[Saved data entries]

┄┄┄┄┄┄┄┄┄┄

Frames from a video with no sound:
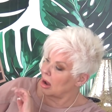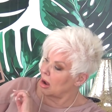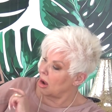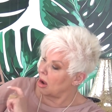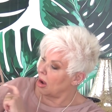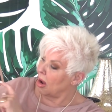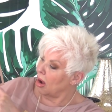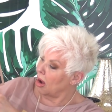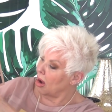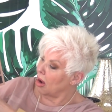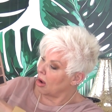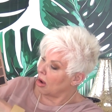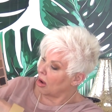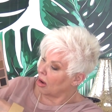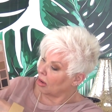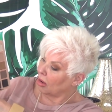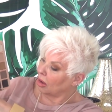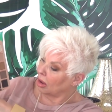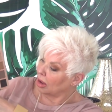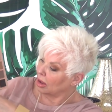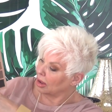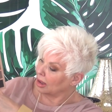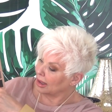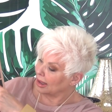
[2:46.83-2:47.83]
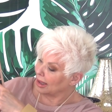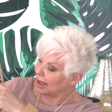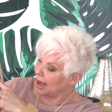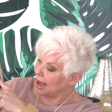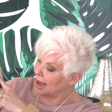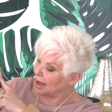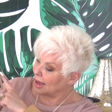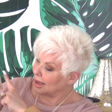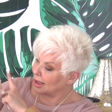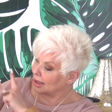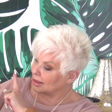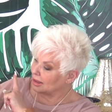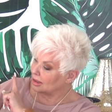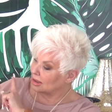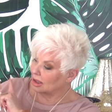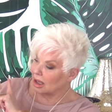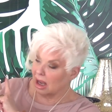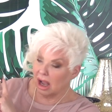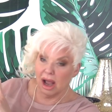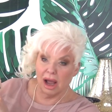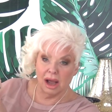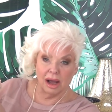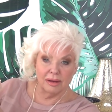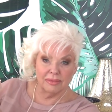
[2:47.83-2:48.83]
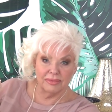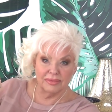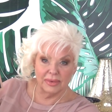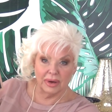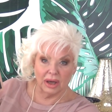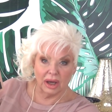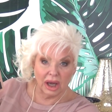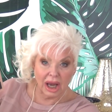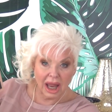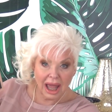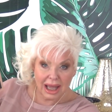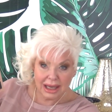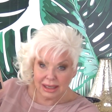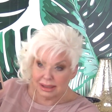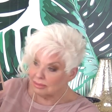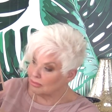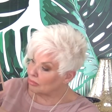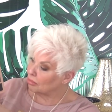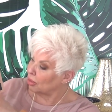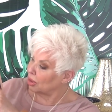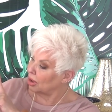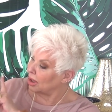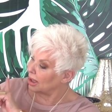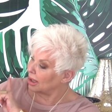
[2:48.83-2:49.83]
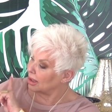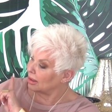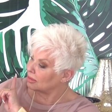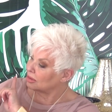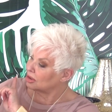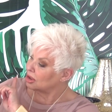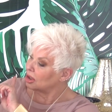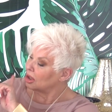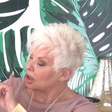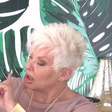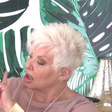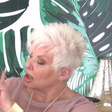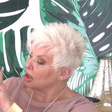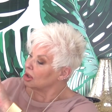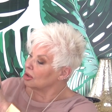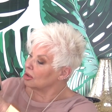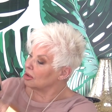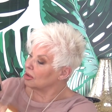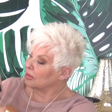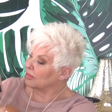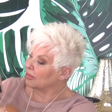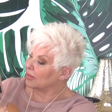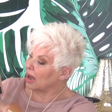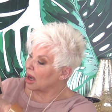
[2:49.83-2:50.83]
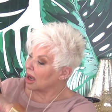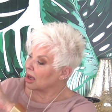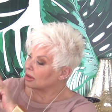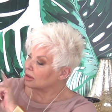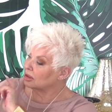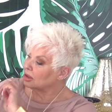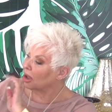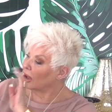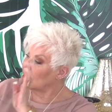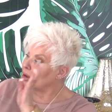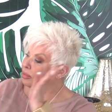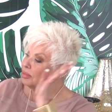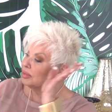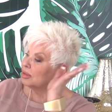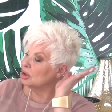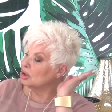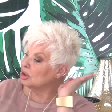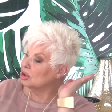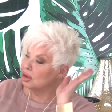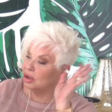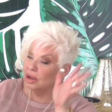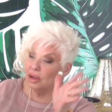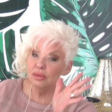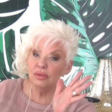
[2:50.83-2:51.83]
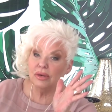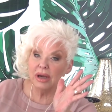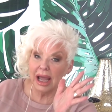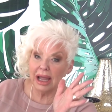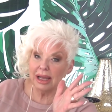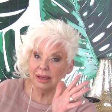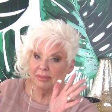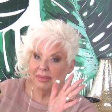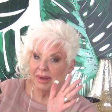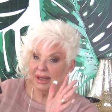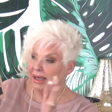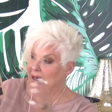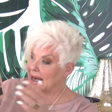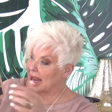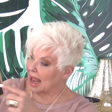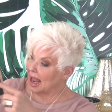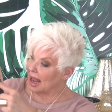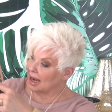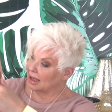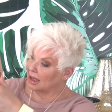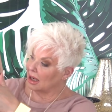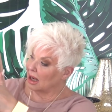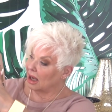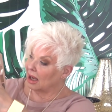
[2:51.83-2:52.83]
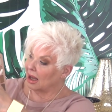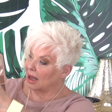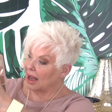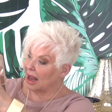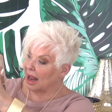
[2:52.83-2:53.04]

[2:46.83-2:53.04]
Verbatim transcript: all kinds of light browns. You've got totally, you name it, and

┄┄┄┄┄┄┄┄┄┄

Return all the lines above exactly; none of the pictures should appear.

Frames from a video with no sound:
[2:46.83-2:47.83]
[2:47.83-2:48.83]
[2:48.83-2:49.83]
[2:49.83-2:50.83]
[2:50.83-2:51.83]
[2:51.83-2:52.83]
[2:52.83-2:53.04]

[2:46.83-2:53.04]
Verbatim transcript: all kinds of light browns. You've got totally, you name it, and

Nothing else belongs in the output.